The November international break is a checkpoint which signals that we are roughly a third of the way through the season.
This is, in most cases, a long enough time for judgements to be made on the millions of pounds worth of summer signings.
Here we take a closer look at the Everton return of Wayne Rooney.
The former England captain left Manchester United after 13 years to get regular football again, and he has found that at his boyhood club - an ideal situation if you discount Everton’s results.
The Toffees have only just escaped the relegation zone under caretaker manager David Unsworth, having been tipped to challenge for a top-six spot after Ronald Koeman’s summer splurge.

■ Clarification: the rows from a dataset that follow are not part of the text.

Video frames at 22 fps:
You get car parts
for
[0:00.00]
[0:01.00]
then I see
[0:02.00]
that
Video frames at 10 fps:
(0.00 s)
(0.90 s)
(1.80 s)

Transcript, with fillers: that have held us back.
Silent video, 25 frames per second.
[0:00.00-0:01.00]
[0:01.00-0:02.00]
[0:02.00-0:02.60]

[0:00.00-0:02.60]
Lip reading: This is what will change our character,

Rooney has been among the goals, scoring four in 10 Premier League starts including the winner against Stoke and one in the draw with Manchester City, who have not dropped a point since.

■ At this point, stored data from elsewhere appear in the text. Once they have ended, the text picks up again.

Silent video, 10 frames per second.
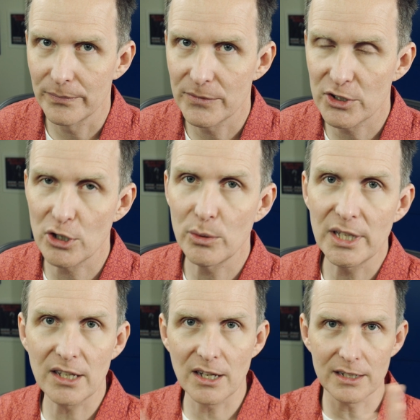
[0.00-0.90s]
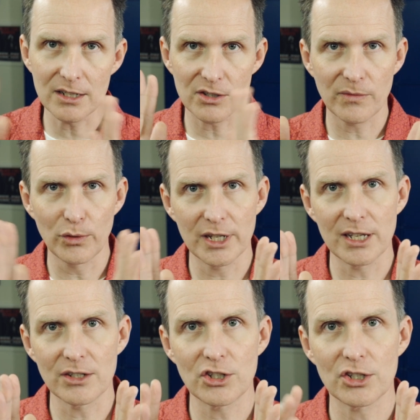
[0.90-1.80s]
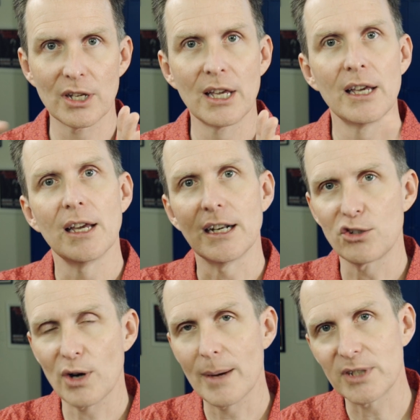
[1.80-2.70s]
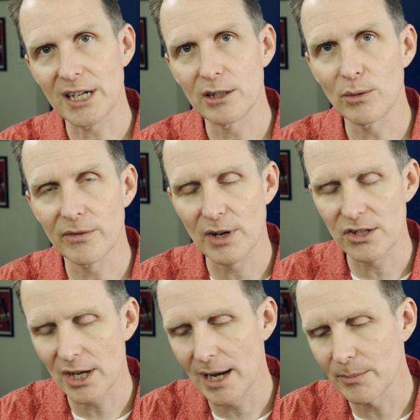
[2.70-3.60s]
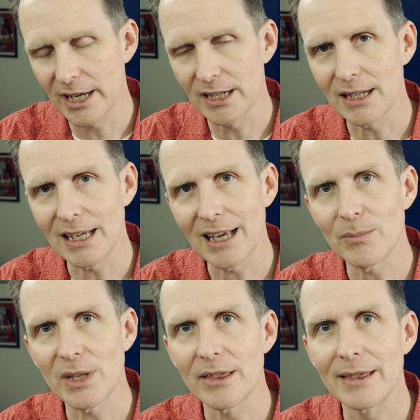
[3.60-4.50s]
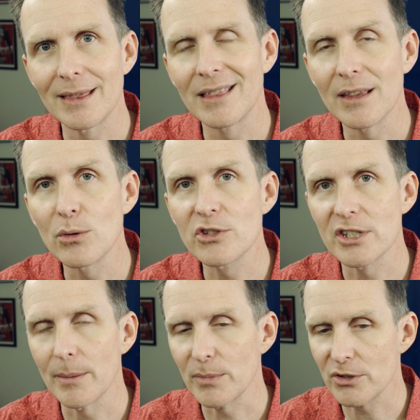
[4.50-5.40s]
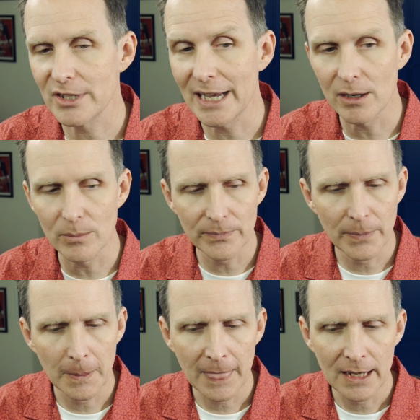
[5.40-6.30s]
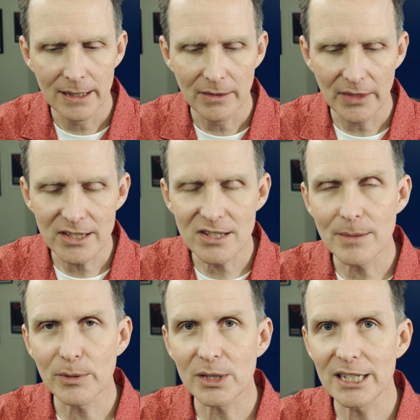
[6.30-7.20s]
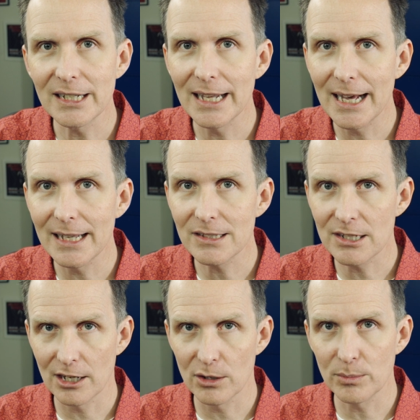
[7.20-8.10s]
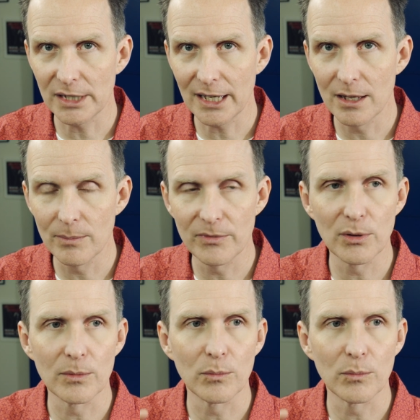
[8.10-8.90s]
So he cut his footage and he dropped it onto a fresh timeline and he gave me those numbers. Now, that's typically not terribly helpful.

However, Rooney’s stranglehold over the No.10 role means that marquee signing Gylfi Sigurdsson has largely been shafted, and Everton are badly missing the creativity and goals he could provide.
The 32-year-old’s form has been decent, but there is a feeling among some sections of Everton fans that the collective may be stronger without him, as there was in his later days with England.
Everton need more pace and dynamism in their attack. There is little excitement to them and, although Rooney is still technically excellent, he represents this staleness in the way that he slows the game down.
The Toffees will need to rely on Rooney’s goals and leadership to get them out of their current mess, but the new manager needs to look for a new era of Everton heroes when things are more stable.